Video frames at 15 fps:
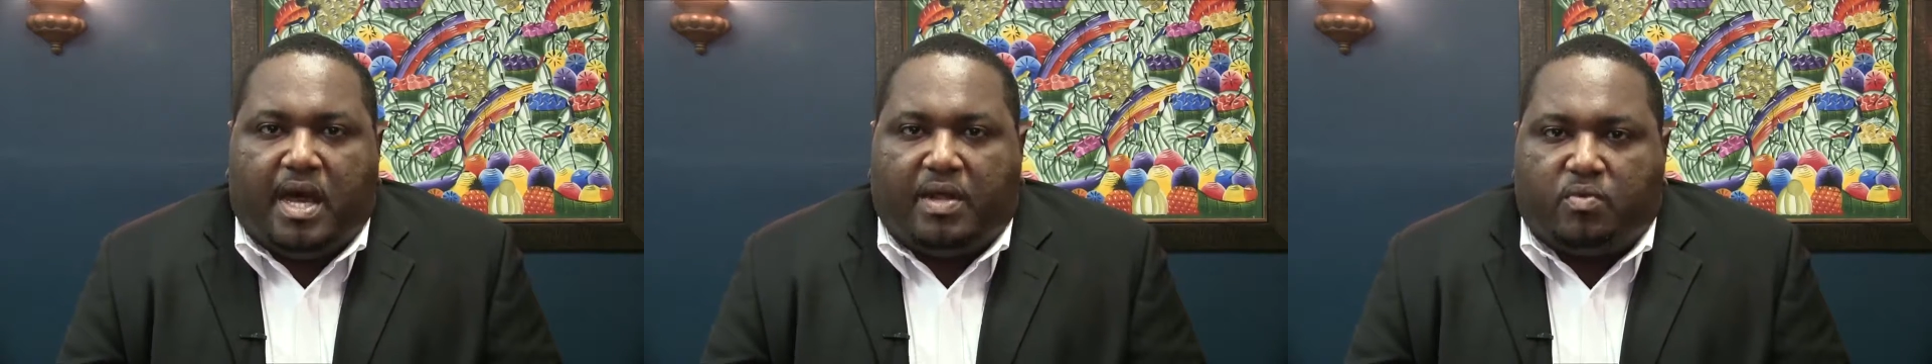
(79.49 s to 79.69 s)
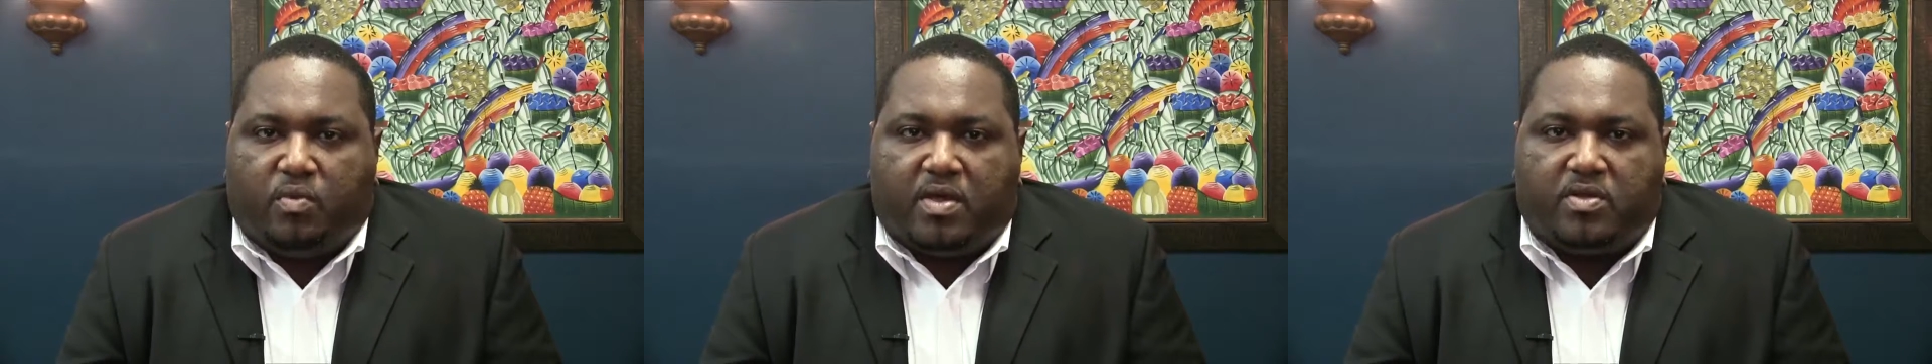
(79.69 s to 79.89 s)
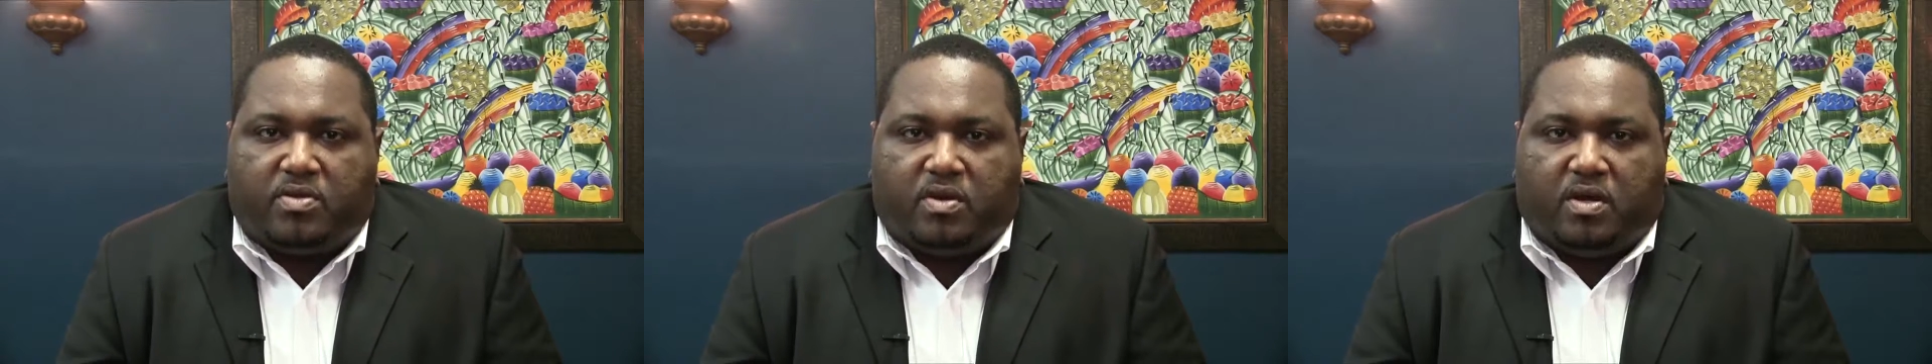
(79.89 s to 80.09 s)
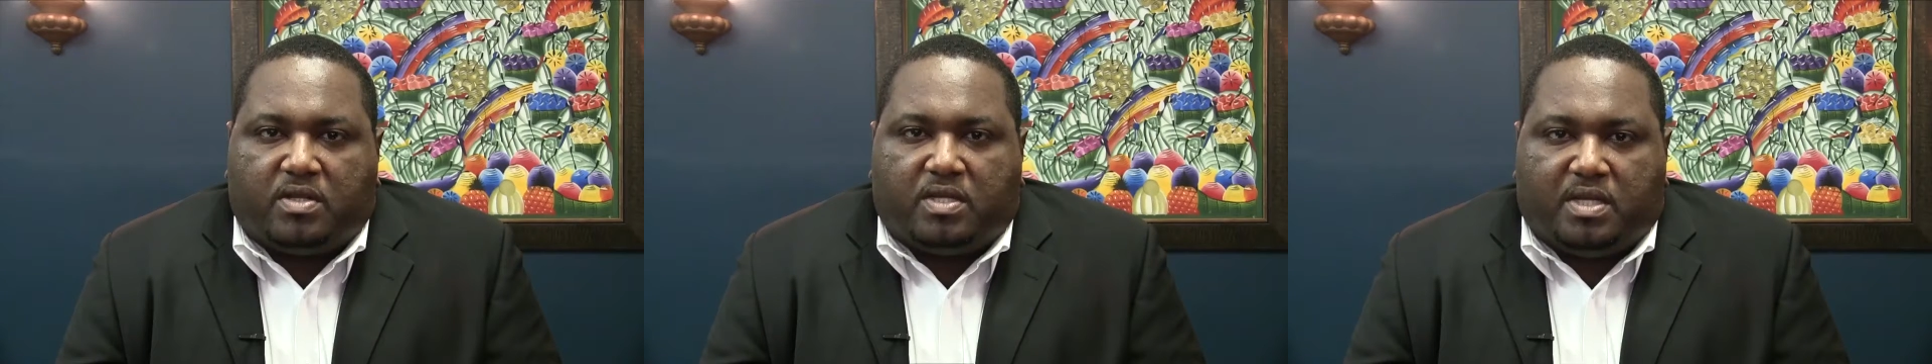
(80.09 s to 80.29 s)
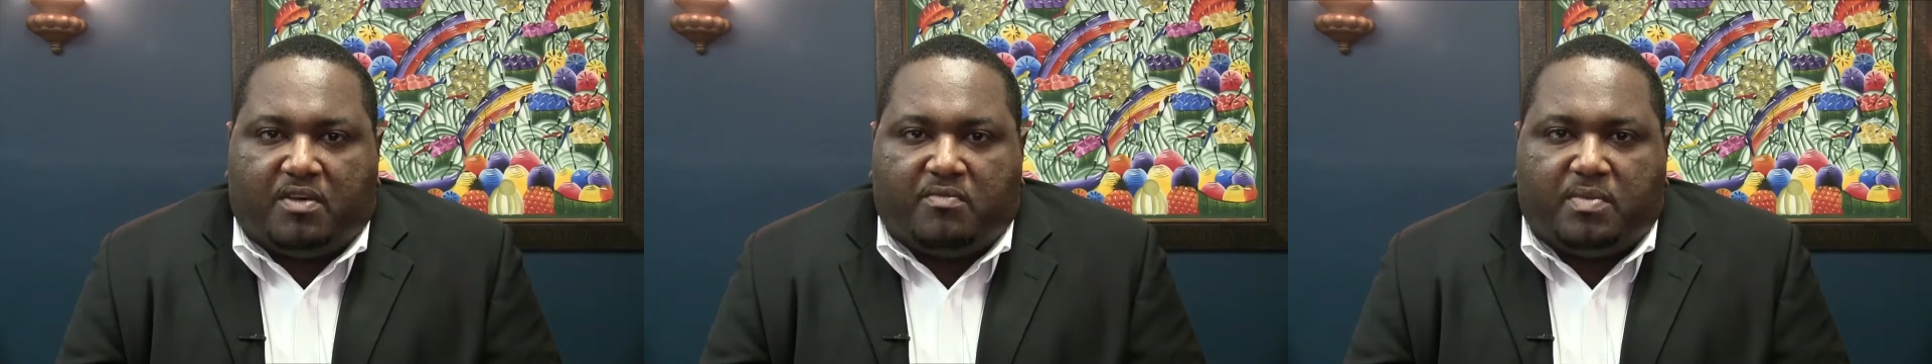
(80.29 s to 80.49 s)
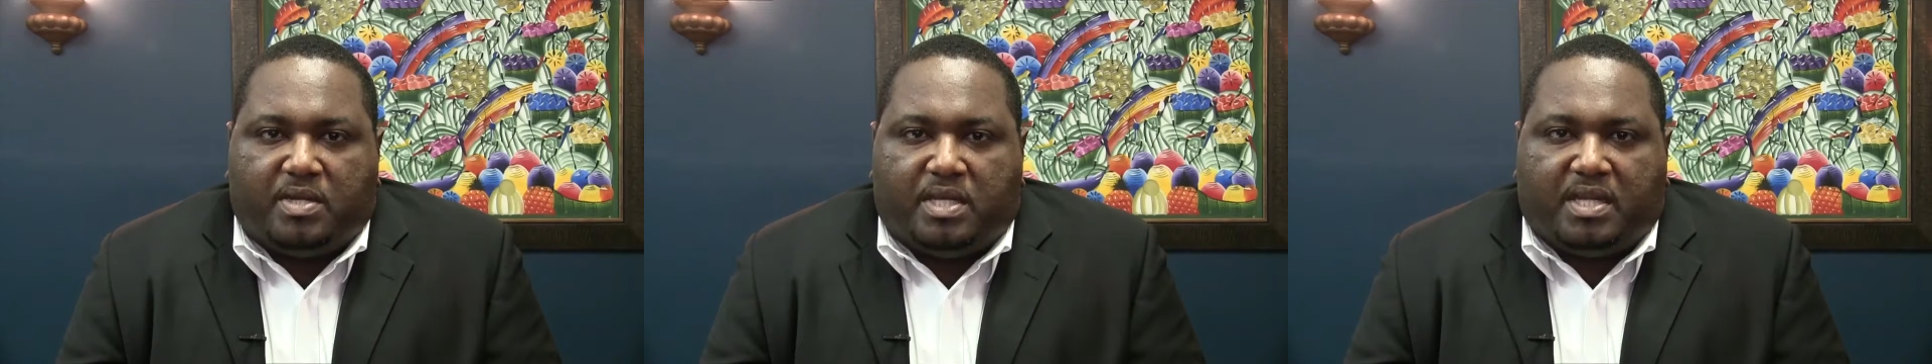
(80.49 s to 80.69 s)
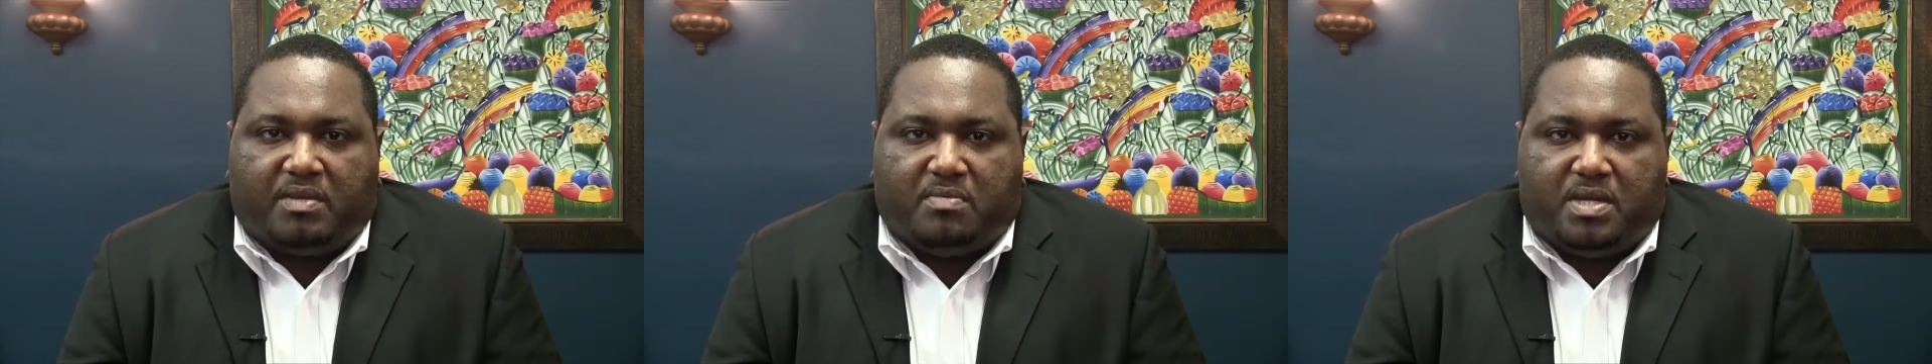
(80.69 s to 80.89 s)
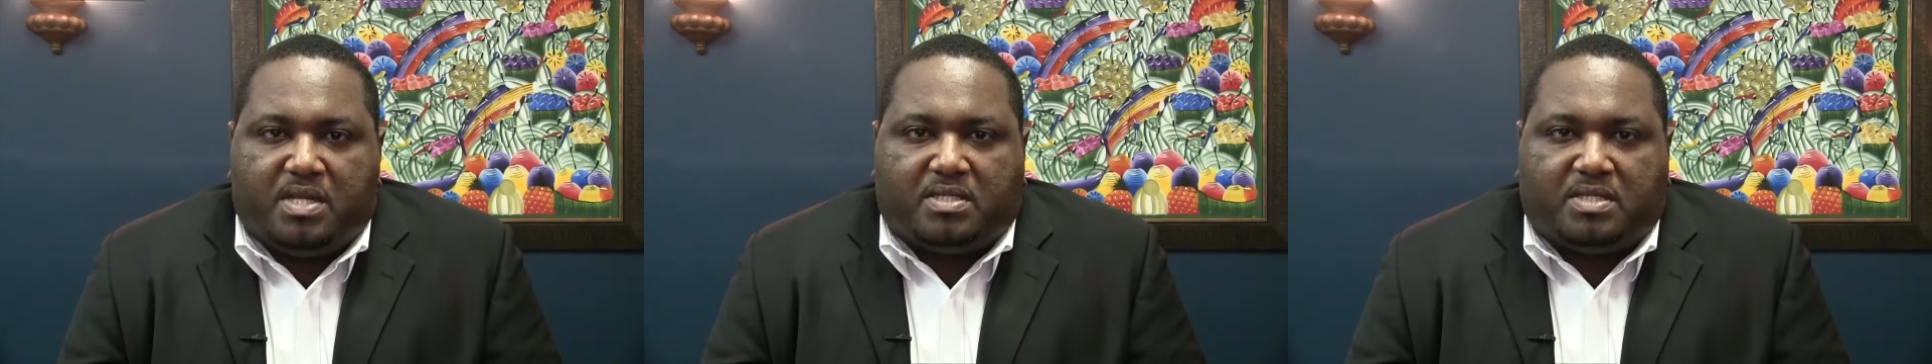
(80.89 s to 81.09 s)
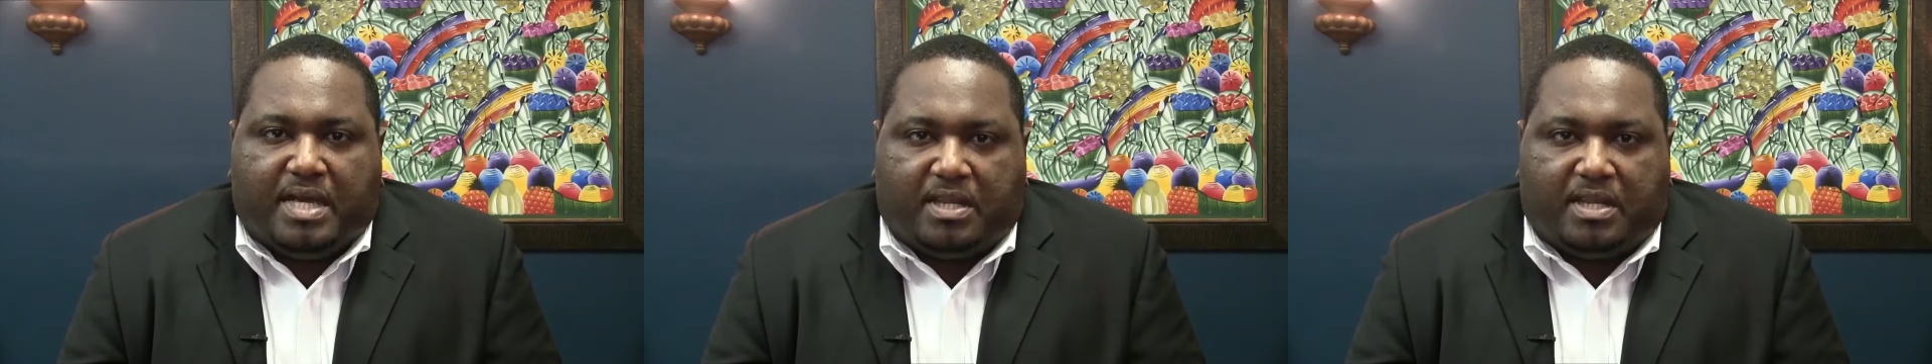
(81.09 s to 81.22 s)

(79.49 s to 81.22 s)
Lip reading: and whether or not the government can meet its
==
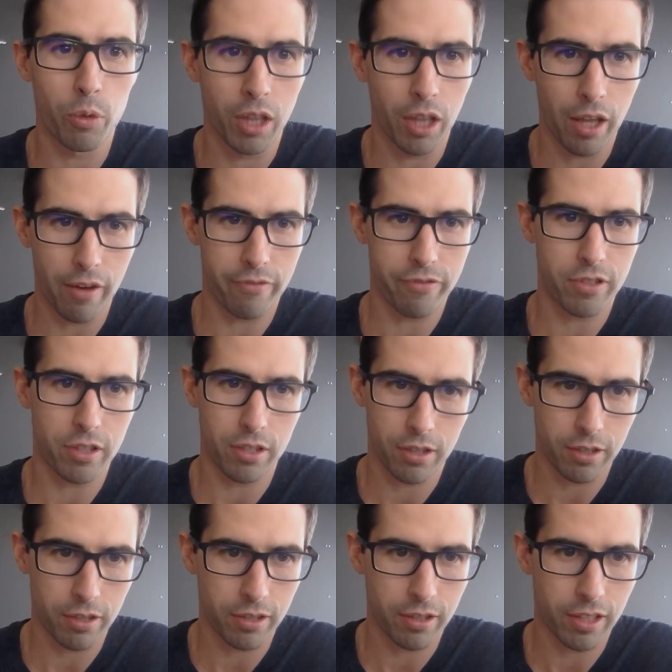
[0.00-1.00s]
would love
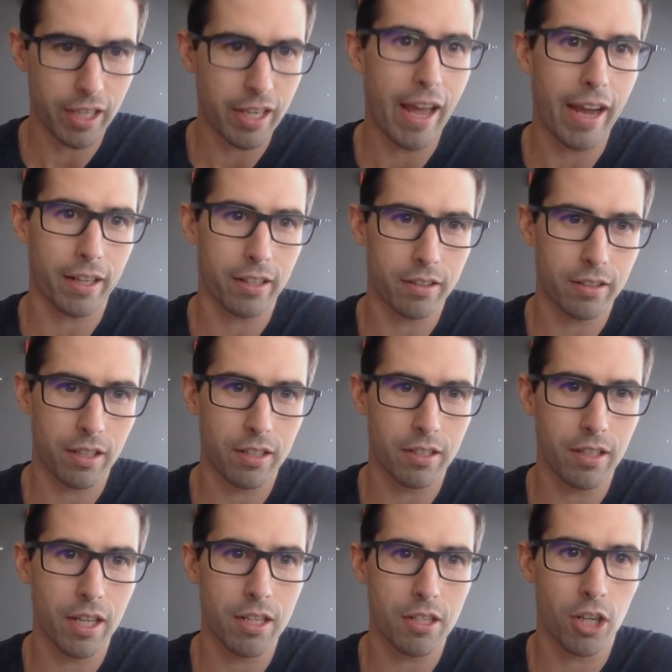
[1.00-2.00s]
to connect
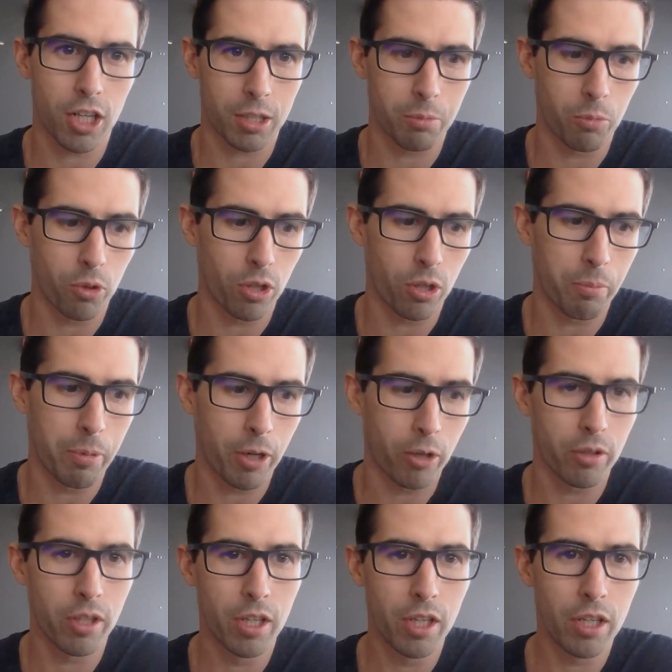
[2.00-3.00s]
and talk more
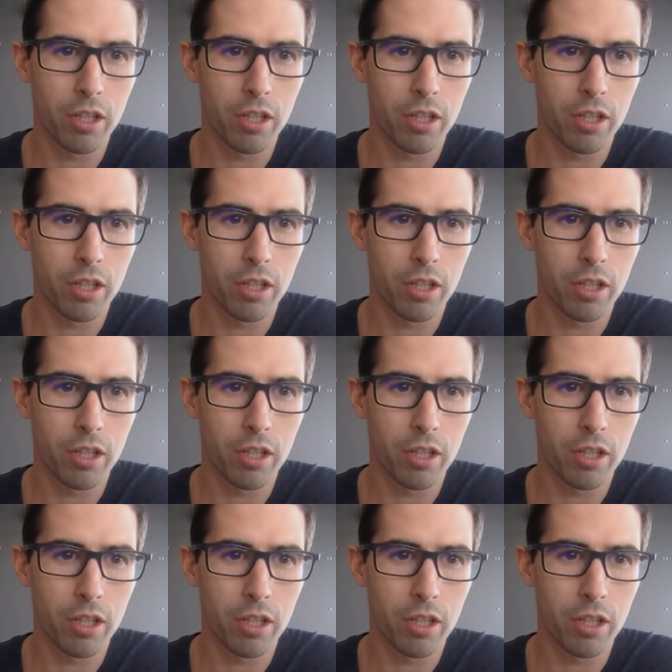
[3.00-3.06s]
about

Work to complete
Return the material from the line containing "Video frames at" through the line containing "Lip reading: and", exactly and in full, but without its pictures.

Exercise output
Video frames at 15 fps:
(79.49 s to 79.69 s)
(79.69 s to 79.89 s)
(79.89 s to 80.09 s)
(80.09 s to 80.29 s)
(80.29 s to 80.49 s)
(80.49 s to 80.69 s)
(80.69 s to 80.89 s)
(80.89 s to 81.09 s)
(81.09 s to 81.22 s)

(79.49 s to 81.22 s)
Lip reading: and whether or not the government can meet its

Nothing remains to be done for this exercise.